(What you are asked to do): Print the first line of the records below and every line after it, up to and including the line with "[0:01.44-0:01.92]". Print nothing else.

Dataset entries
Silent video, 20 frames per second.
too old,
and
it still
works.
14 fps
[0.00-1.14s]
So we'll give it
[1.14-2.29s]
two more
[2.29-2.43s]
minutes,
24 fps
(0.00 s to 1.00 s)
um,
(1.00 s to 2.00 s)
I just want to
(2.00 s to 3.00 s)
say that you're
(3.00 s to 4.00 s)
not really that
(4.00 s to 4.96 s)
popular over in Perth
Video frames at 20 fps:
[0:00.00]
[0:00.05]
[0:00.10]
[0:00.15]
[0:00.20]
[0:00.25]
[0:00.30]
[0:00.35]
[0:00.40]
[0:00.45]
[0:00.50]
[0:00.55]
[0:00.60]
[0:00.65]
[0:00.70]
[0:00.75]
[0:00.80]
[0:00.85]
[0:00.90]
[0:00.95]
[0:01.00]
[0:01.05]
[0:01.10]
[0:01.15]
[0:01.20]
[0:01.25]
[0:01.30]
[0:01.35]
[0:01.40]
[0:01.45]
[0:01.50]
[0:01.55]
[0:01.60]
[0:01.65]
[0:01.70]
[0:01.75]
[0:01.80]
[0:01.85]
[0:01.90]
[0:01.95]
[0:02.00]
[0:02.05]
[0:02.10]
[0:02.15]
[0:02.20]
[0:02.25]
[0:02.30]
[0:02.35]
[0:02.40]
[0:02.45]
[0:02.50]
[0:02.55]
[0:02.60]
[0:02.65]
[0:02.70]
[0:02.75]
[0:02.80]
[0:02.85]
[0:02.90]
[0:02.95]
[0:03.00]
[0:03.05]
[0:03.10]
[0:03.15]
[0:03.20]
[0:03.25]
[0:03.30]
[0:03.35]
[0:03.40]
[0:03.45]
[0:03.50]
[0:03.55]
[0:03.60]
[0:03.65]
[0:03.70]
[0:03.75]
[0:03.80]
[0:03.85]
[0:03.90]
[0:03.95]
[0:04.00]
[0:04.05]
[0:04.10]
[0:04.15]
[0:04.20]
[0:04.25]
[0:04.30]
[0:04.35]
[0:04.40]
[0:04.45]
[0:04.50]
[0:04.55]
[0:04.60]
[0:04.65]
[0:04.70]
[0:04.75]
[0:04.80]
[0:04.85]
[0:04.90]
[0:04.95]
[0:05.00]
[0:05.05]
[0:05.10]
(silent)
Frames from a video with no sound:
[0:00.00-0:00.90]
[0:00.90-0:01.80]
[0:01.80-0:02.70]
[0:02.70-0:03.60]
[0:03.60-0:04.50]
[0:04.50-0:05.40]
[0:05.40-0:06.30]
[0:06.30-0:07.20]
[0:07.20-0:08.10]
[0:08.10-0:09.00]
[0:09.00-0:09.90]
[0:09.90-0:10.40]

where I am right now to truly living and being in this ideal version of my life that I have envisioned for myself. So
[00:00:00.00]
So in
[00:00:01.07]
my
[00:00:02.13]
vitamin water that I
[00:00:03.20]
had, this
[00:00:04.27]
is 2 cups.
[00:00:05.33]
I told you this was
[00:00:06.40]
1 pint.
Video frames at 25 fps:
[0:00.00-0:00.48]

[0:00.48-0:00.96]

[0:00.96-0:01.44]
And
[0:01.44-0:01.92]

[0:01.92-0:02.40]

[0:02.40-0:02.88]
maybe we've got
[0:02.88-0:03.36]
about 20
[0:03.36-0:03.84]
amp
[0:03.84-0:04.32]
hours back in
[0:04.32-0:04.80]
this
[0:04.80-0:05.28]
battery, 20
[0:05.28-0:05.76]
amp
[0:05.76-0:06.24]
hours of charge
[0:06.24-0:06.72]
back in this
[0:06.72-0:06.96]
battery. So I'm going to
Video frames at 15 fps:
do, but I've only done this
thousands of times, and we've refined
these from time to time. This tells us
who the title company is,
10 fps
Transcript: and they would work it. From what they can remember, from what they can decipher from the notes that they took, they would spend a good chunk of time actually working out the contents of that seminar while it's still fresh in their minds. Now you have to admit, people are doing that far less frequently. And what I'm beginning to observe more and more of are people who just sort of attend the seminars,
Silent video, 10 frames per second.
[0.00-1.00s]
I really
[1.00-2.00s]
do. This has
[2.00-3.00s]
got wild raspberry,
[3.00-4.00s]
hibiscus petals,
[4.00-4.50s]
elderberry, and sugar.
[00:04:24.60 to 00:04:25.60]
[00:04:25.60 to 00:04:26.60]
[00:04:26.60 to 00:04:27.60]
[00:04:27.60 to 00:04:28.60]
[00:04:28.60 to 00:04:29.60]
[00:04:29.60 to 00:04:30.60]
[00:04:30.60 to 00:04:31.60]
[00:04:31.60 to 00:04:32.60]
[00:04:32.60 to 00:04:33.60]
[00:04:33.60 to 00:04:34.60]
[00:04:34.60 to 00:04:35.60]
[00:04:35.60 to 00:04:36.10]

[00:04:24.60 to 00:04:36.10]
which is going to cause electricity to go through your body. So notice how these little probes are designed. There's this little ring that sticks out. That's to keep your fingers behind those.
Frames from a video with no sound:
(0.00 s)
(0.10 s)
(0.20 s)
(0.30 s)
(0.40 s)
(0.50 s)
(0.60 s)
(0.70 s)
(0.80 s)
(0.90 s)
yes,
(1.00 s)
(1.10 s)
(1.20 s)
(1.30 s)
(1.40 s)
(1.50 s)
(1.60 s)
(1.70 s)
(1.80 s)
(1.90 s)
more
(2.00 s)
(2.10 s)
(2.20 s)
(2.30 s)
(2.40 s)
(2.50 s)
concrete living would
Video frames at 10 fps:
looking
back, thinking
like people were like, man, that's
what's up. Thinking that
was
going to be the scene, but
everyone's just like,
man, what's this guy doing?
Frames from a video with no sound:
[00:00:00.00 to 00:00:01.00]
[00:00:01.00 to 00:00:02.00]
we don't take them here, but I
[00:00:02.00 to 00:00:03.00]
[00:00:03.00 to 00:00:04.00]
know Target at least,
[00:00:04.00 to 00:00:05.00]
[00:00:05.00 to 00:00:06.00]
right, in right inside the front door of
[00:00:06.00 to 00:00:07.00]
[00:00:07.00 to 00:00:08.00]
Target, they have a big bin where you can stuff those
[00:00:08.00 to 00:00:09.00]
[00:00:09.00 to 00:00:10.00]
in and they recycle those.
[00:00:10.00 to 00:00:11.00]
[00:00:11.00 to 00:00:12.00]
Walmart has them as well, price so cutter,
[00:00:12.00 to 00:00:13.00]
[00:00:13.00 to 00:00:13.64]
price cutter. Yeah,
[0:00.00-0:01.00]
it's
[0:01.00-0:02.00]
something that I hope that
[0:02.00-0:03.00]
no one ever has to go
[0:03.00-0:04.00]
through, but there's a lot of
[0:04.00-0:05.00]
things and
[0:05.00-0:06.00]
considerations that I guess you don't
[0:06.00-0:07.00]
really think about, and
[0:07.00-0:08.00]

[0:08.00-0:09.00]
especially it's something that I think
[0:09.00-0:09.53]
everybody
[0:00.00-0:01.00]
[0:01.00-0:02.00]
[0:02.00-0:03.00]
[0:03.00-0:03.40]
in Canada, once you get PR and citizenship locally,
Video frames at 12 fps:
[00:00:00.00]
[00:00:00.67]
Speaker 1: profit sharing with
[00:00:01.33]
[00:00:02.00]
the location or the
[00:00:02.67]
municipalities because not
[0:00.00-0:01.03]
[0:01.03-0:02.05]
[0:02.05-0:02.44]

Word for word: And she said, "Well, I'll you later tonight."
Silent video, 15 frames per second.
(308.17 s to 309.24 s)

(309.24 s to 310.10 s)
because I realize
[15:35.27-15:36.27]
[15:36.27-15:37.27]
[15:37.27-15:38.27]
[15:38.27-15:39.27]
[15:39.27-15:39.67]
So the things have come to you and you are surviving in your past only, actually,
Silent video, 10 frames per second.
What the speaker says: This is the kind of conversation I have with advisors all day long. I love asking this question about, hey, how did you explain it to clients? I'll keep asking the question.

(Answer space):
Silent video, 20 frames per second.
too old,
and
it still
works.
14 fps
[0.00-1.14s]
So we'll give it
[1.14-2.29s]
two more
[2.29-2.43s]
minutes,
24 fps
(0.00 s to 1.00 s)
um,
(1.00 s to 2.00 s)
I just want to
(2.00 s to 3.00 s)
say that you're
(3.00 s to 4.00 s)
not really that
(4.00 s to 4.96 s)
popular over in Perth
Video frames at 20 fps:
[0:00.00]
[0:00.05]
[0:00.10]
[0:00.15]
[0:00.20]
[0:00.25]
[0:00.30]
[0:00.35]
[0:00.40]
[0:00.45]
[0:00.50]
[0:00.55]
[0:00.60]
[0:00.65]
[0:00.70]
[0:00.75]
[0:00.80]
[0:00.85]
[0:00.90]
[0:00.95]
[0:01.00]
[0:01.05]
[0:01.10]
[0:01.15]
[0:01.20]
[0:01.25]
[0:01.30]
[0:01.35]
[0:01.40]
[0:01.45]
[0:01.50]
[0:01.55]
[0:01.60]
[0:01.65]
[0:01.70]
[0:01.75]
[0:01.80]
[0:01.85]
[0:01.90]
[0:01.95]
[0:02.00]
[0:02.05]
[0:02.10]
[0:02.15]
[0:02.20]
[0:02.25]
[0:02.30]
[0:02.35]
[0:02.40]
[0:02.45]
[0:02.50]
[0:02.55]
[0:02.60]
[0:02.65]
[0:02.70]
[0:02.75]
[0:02.80]
[0:02.85]
[0:02.90]
[0:02.95]
[0:03.00]
[0:03.05]
[0:03.10]
[0:03.15]
[0:03.20]
[0:03.25]
[0:03.30]
[0:03.35]
[0:03.40]
[0:03.45]
[0:03.50]
[0:03.55]
[0:03.60]
[0:03.65]
[0:03.70]
[0:03.75]
[0:03.80]
[0:03.85]
[0:03.90]
[0:03.95]
[0:04.00]
[0:04.05]
[0:04.10]
[0:04.15]
[0:04.20]
[0:04.25]
[0:04.30]
[0:04.35]
[0:04.40]
[0:04.45]
[0:04.50]
[0:04.55]
[0:04.60]
[0:04.65]
[0:04.70]
[0:04.75]
[0:04.80]
[0:04.85]
[0:04.90]
[0:04.95]
[0:05.00]
[0:05.05]
[0:05.10]
(silent)
Frames from a video with no sound:
[0:00.00-0:00.90]
[0:00.90-0:01.80]
[0:01.80-0:02.70]
[0:02.70-0:03.60]
[0:03.60-0:04.50]
[0:04.50-0:05.40]
[0:05.40-0:06.30]
[0:06.30-0:07.20]
[0:07.20-0:08.10]
[0:08.10-0:09.00]
[0:09.00-0:09.90]
[0:09.90-0:10.40]

where I am right now to truly living and being in this ideal version of my life that I have envisioned for myself. So
[00:00:00.00]
So in
[00:00:01.07]
my
[00:00:02.13]
vitamin water that I
[00:00:03.20]
had, this
[00:00:04.27]
is 2 cups.
[00:00:05.33]
I told you this was
[00:00:06.40]
1 pint.
Video frames at 25 fps:
[0:00.00-0:00.48]

[0:00.48-0:00.96]

[0:00.96-0:01.44]
And
[0:01.44-0:01.92]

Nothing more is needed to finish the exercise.